- EXERCISE PROMPT: Set down the data below in full, exactly as it reads, but without the pictures.

- INPUT DATA:
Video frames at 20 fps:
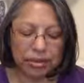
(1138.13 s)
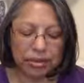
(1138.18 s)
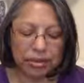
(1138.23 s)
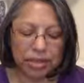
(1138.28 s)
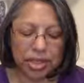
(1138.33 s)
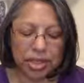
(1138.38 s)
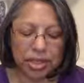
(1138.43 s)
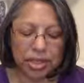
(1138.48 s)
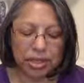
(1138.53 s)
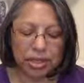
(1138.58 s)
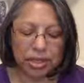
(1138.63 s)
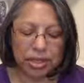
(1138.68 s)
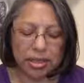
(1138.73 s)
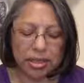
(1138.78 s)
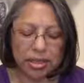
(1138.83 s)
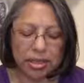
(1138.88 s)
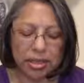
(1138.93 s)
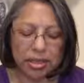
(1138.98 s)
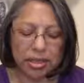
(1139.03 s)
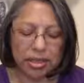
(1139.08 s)
just
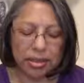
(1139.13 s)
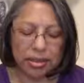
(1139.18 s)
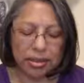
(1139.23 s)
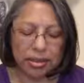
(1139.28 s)
sensing it.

- RESULT BELOW:
Video frames at 20 fps:
(1138.13 s)
(1138.18 s)
(1138.23 s)
(1138.28 s)
(1138.33 s)
(1138.38 s)
(1138.43 s)
(1138.48 s)
(1138.53 s)
(1138.58 s)
(1138.63 s)
(1138.68 s)
(1138.73 s)
(1138.78 s)
(1138.83 s)
(1138.88 s)
(1138.93 s)
(1138.98 s)
(1139.03 s)
(1139.08 s)
just
(1139.13 s)
(1139.18 s)
(1139.23 s)
(1139.28 s)
sensing it.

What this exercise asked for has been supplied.